La mère Philippe regarda Rocambole.
– Je ne vous connais pas, dit-elle, mais c’est égal, j’ai confiance en vous.
– Alors, répondit Rocambole, il faut m’obéir.
– Parlez !
– Quand nous serons partis, vous monterez chez Mme Raynaud, et vous lui direz que rien de fâcheux n’est arrivé à Mlle Antoinette, que c’est M. de Morlux qui vous l’a dit et qu’elle ne tardera pas à revenir.
– Mais, monsieur…
– Il faut que cela soit ainsi, dit Rocambole, et maintenant, vous allez cesser de vous désoler.
– Mais vous la retrouverez donc ?
– Certainement.
– Aujourd’hui ?
– Je ne sais pas… mais on la retrouvera… soyez tranquille. Et Rocambole emmena Milon.
– Où allons-nous ? demanda celui-ci.
– Rue Serpente, chez le docteur Vincent.
Ils remontèrent en voiture, et une demi-heure après, ils arrivèrent dans cette maison dont la mère de Noël dit Cocorico était concierge.
Mais ce ne fut point tout d’abord chez le docteur Vincent que monta Rocambole. Il grimpa jusqu’au cinquième étage où, l’avant-veille, il avait changé de costume, et là il fit une nouvelle toilette.

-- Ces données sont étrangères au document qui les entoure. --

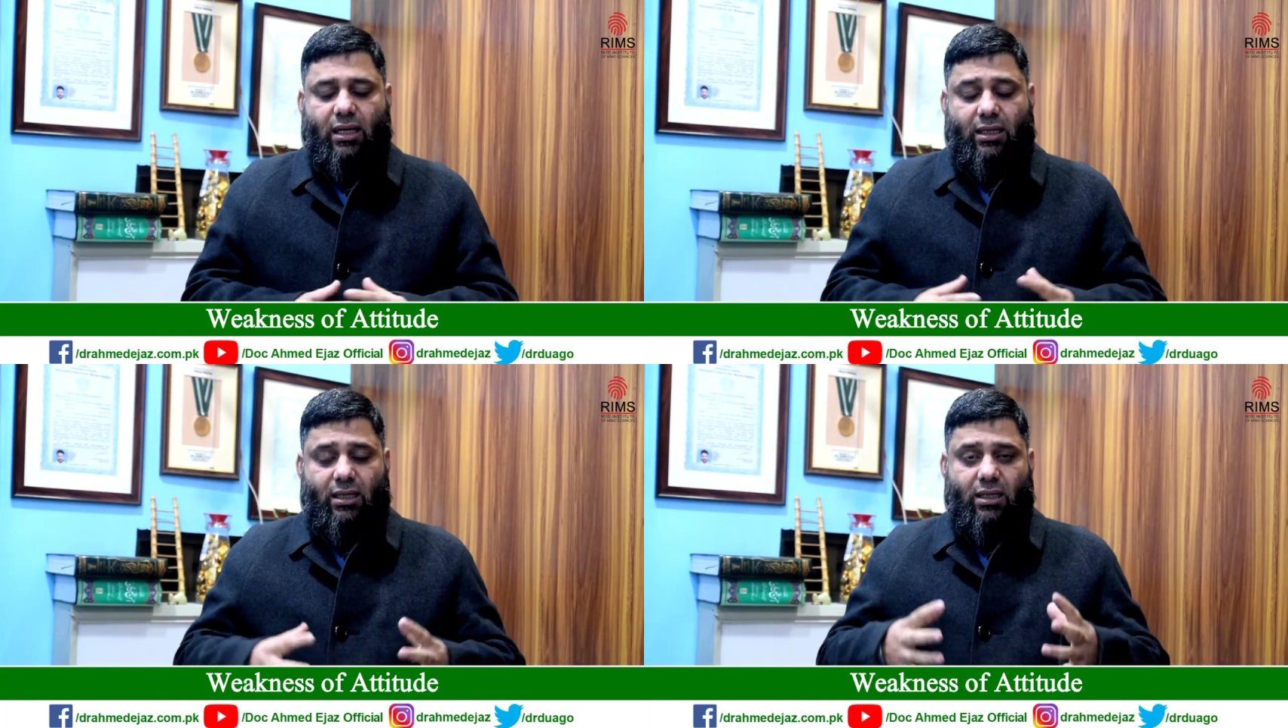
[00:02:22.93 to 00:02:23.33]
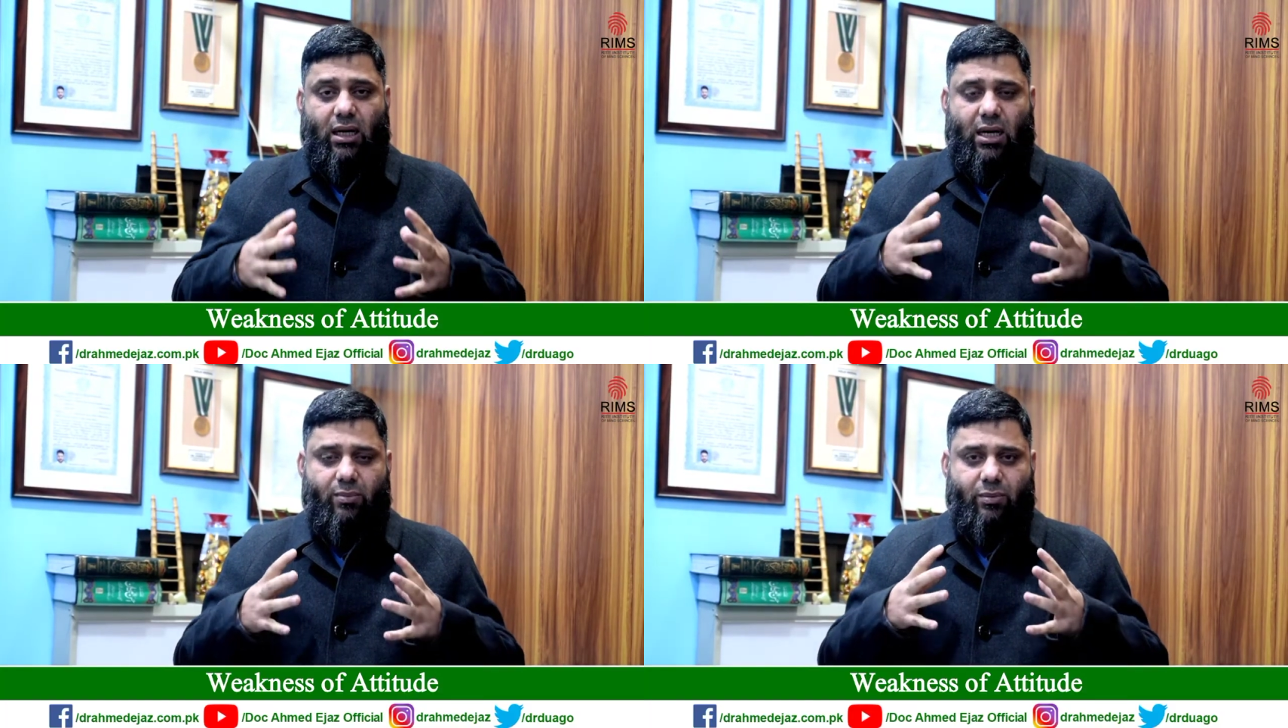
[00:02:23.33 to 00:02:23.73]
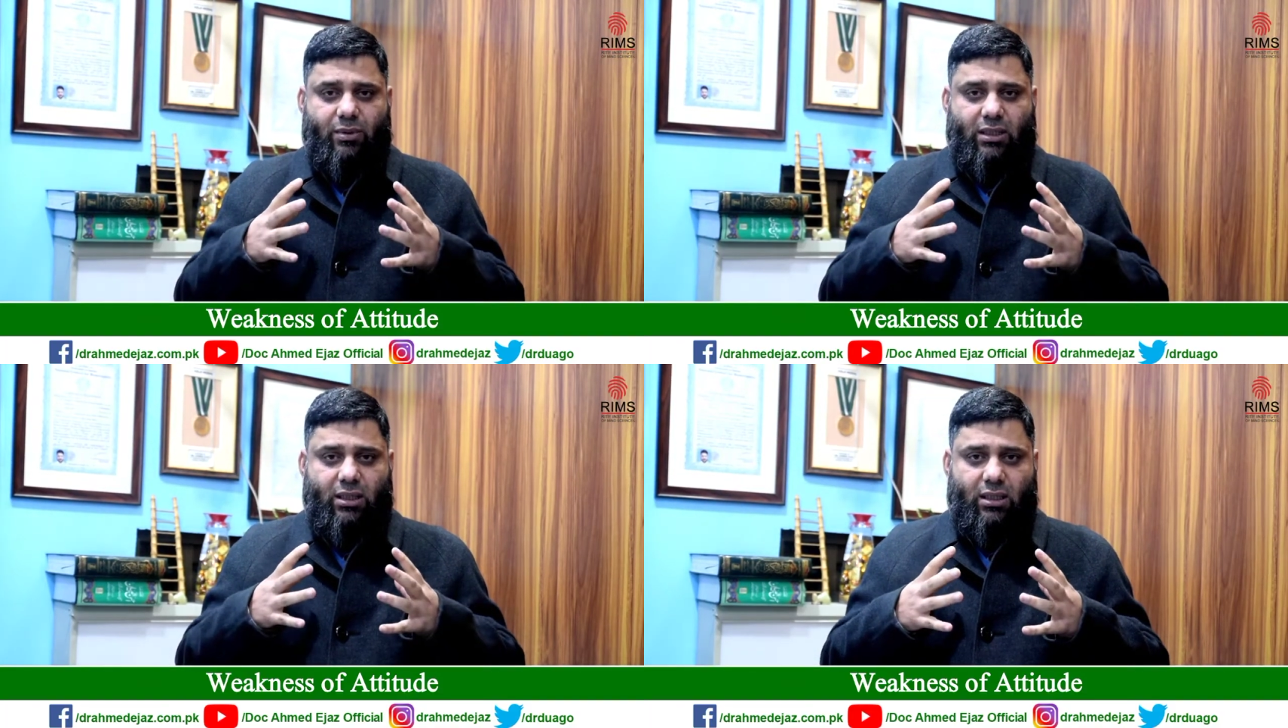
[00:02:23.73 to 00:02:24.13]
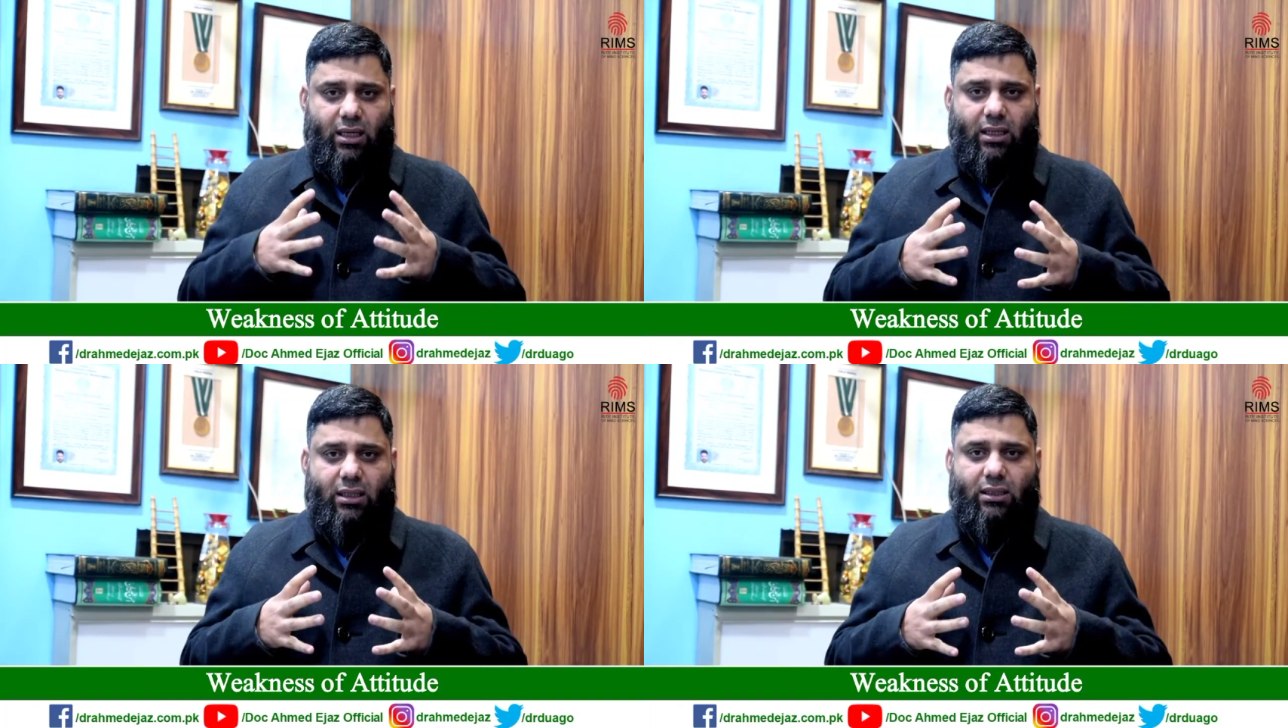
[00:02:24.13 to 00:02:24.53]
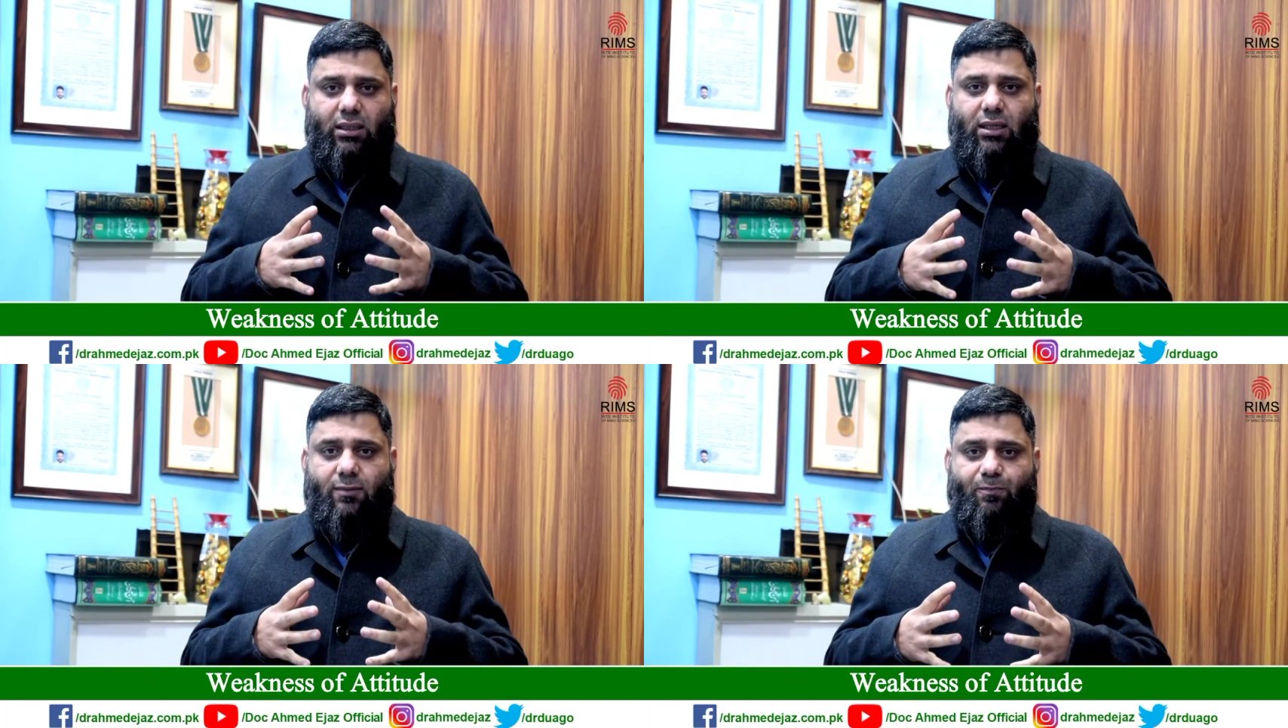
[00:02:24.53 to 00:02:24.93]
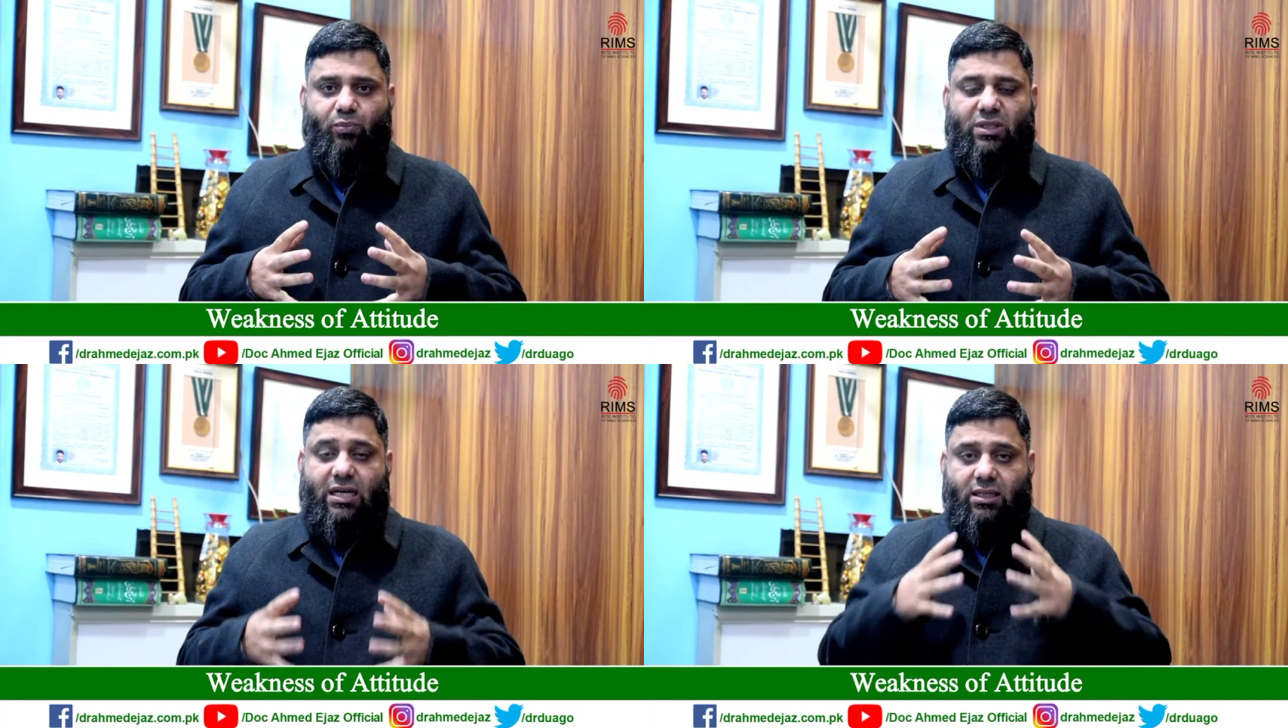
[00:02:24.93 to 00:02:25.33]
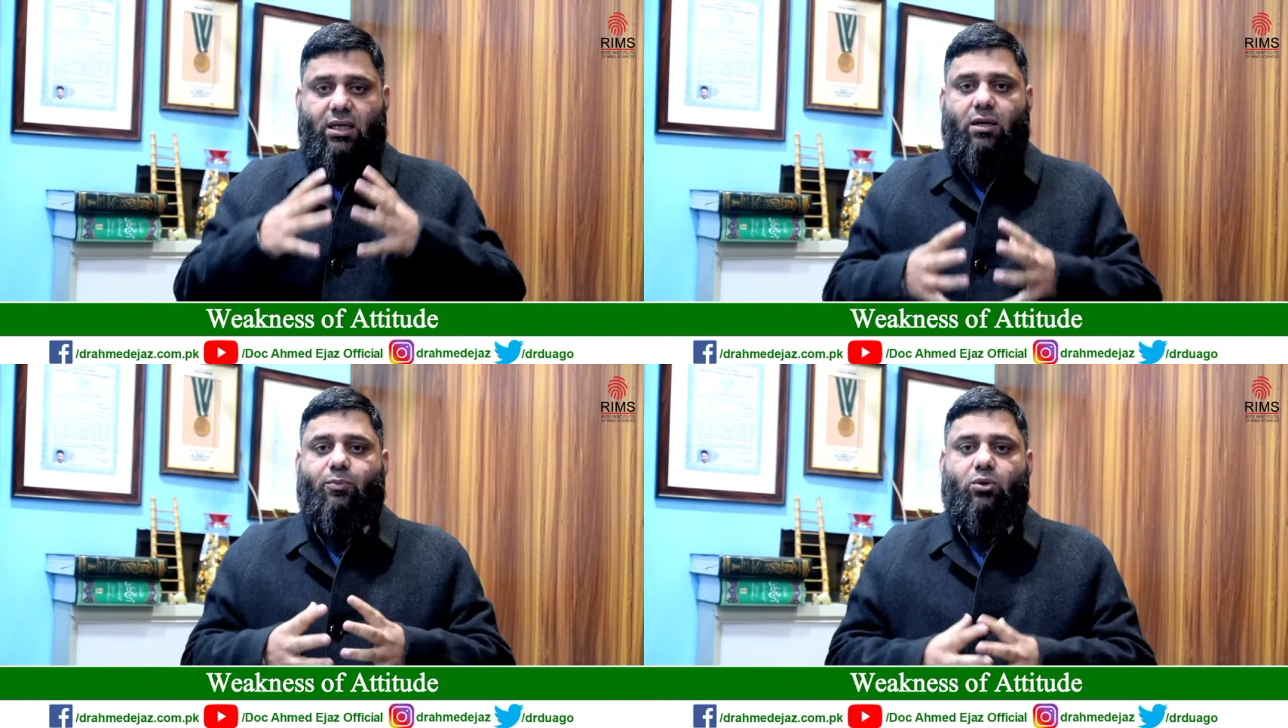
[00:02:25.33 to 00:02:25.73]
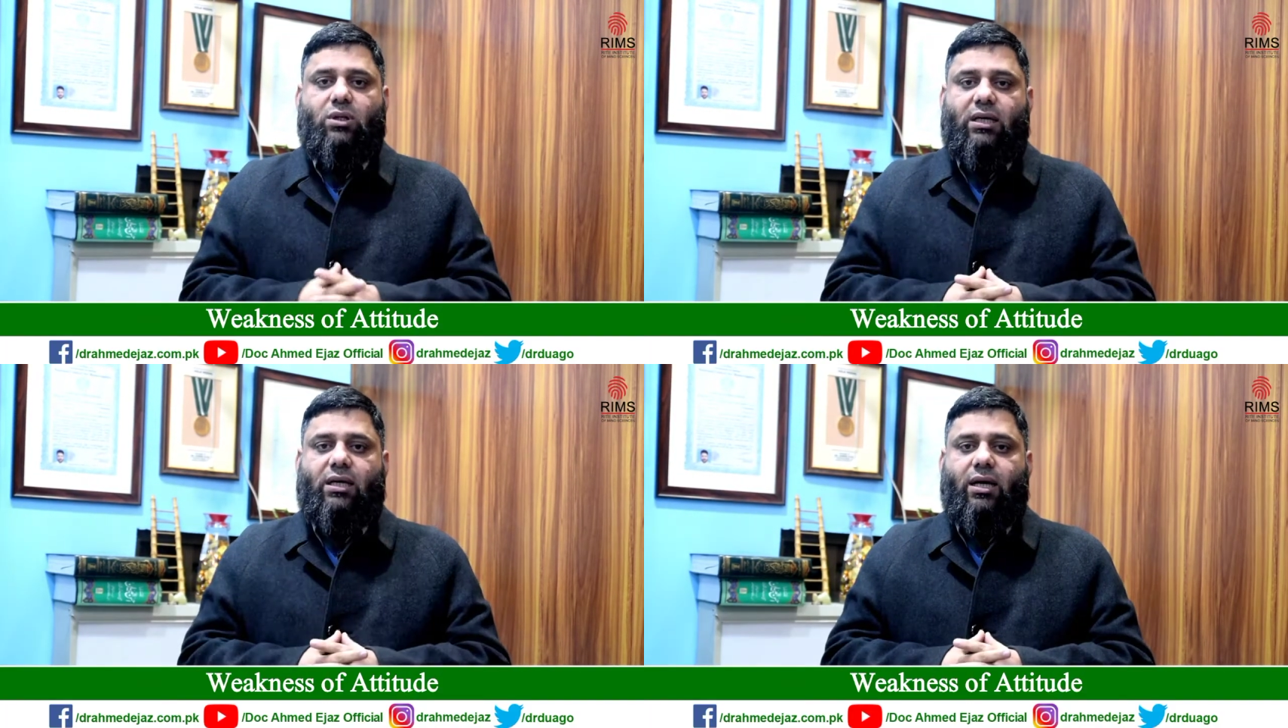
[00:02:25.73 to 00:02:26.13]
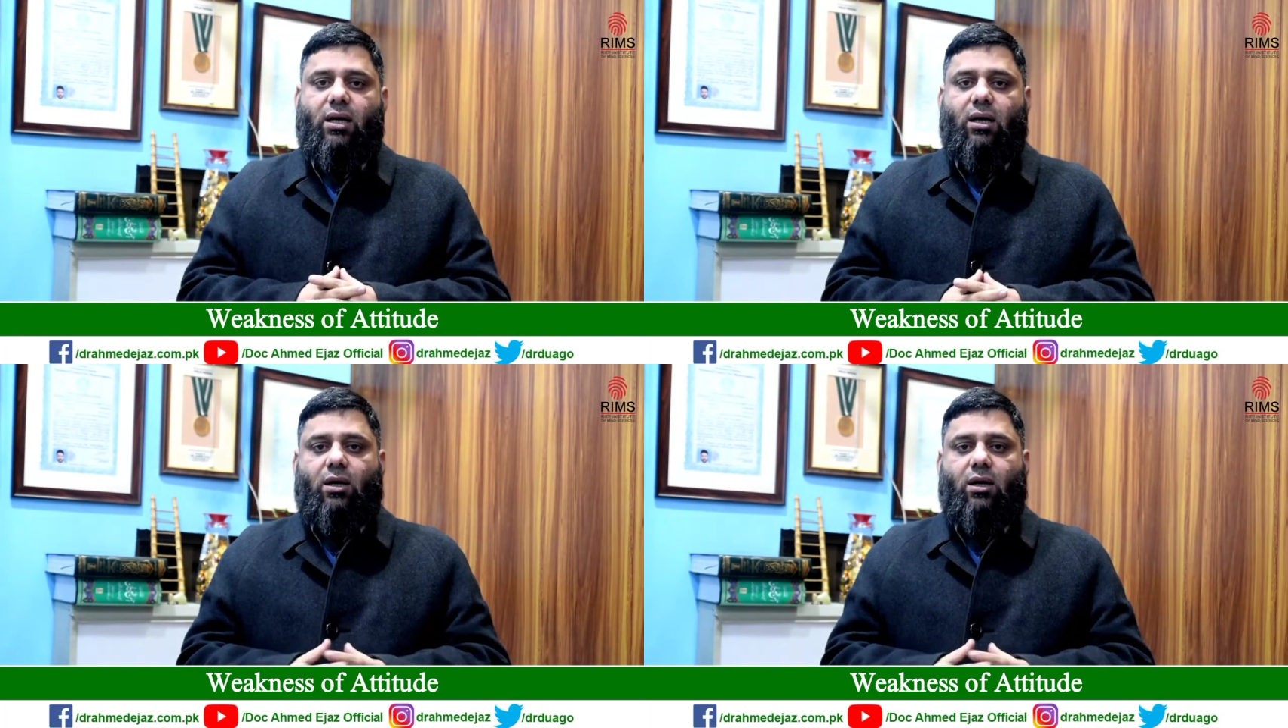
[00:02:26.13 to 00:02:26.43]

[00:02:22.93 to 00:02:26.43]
कि आप अपने किरदार के अंदर चाहते हैं कि पुख्तगी आए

Quelques minutes après, le docteur Vincent vit arriver chez lui un monsieur qui portait un tablier à poches et ressemblait à s’y méprendre à un garçon d’amphithéâtre. D’abord il ne le reconnut pas. Mais Rocambole lui dit en souriant :
– Vous ne remettez donc pas vos amis de la villa Saïd ? Le docteur tressaillit.
– Bien, dit Rocambole, je vois que vous me reconnaissez maintenant. Je vous avais promis ma visite.
– Vous avez besoin de moi ? demanda le docteur.
– Oui, dit Rocambole en s’asseyant auprès de la chaise devant laquelle était le docteur. Prenez une plume et écrivez.
– À qui ?
– Au baron Philippe de Morlux. La campagne est commencée ; il s’agit de la mener à bien.
– Que dois-je donc lui écrire ?
– Ceci.
Et Rocambole dicta, tandis que le docteur écrivait docilement :
« Monsieur le baron,
« J’espère que le souvenir de nos relations de jeunesse vous permettra de me rendre un signalé service.
« Enveloppé dans un sinistre pécuniaire, j’ai besoin de vingt mille francs, et cela avant ce soir. »
– Mais, dit le docteur en s’arrêtant, c’est un chantage, cela ?
– Non, dit Rocambole, c’est un moyen pour moi de pénétrer chez le baron, car je suis un garçon d’amphithéâtre et je porterai la lettre.
Le docteur reprit la plume et Rocambole continua à dicter.